» INFORMATION:
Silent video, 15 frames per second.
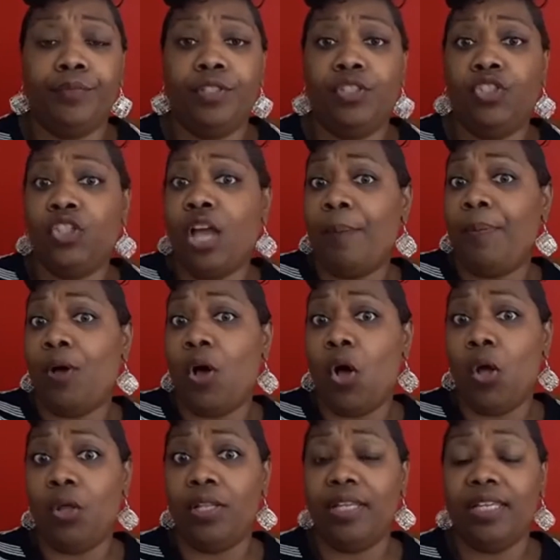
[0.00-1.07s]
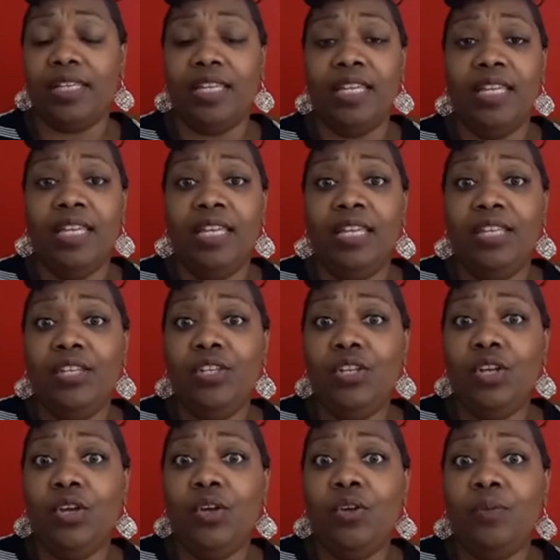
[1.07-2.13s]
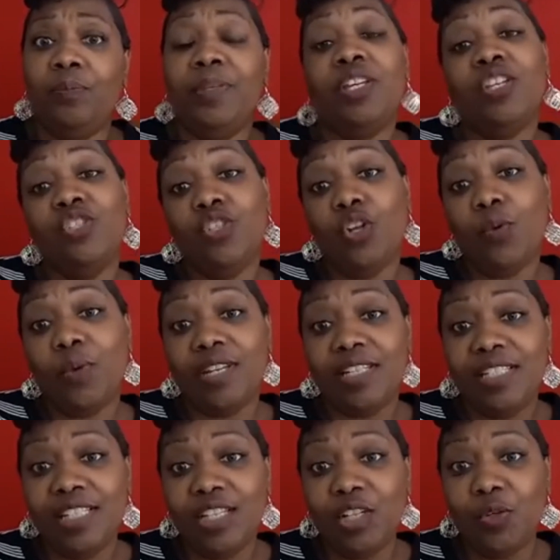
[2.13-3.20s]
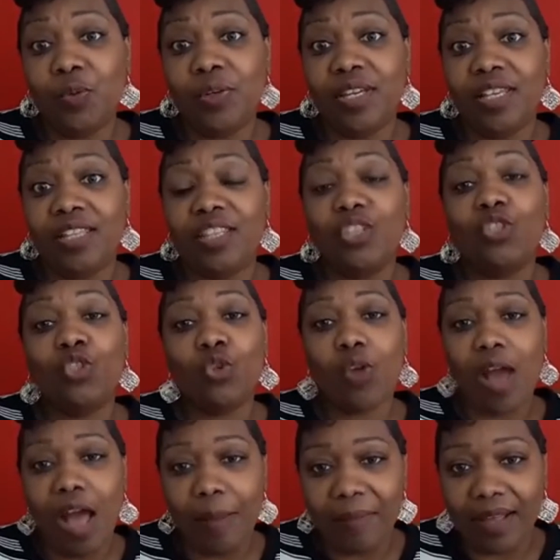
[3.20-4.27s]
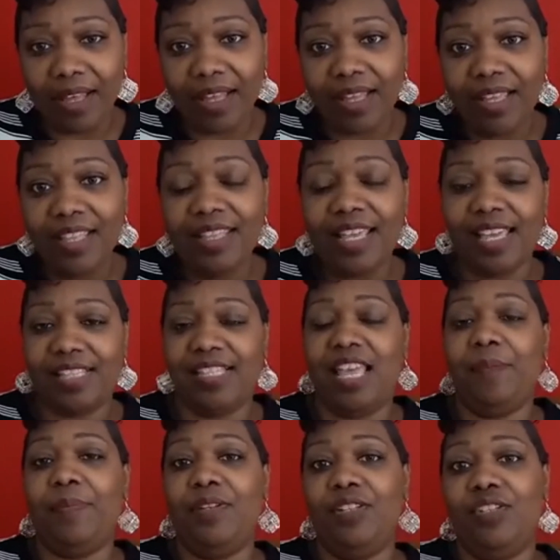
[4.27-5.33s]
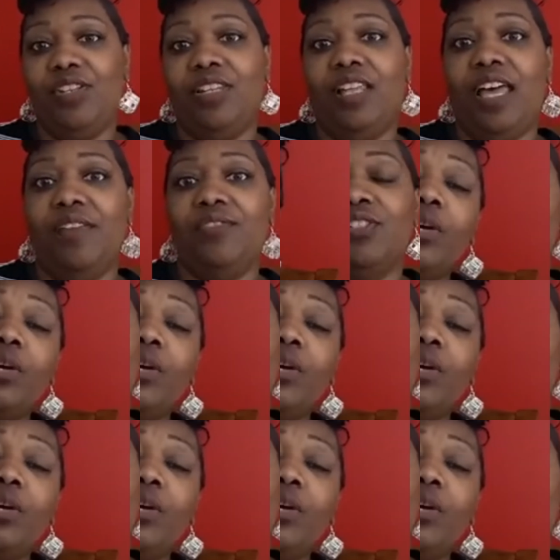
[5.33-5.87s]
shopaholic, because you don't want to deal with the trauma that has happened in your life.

» TASK ITEM: Would you provide an exact, picture-free copy of the data above?

» ANSWER SPACE:
Silent video, 15 frames per second.
[0.00-1.07s]
[1.07-2.13s]
[2.13-3.20s]
[3.20-4.27s]
[4.27-5.33s]
[5.33-5.87s]
shopaholic, because you don't want to deal with the trauma that has happened in your life.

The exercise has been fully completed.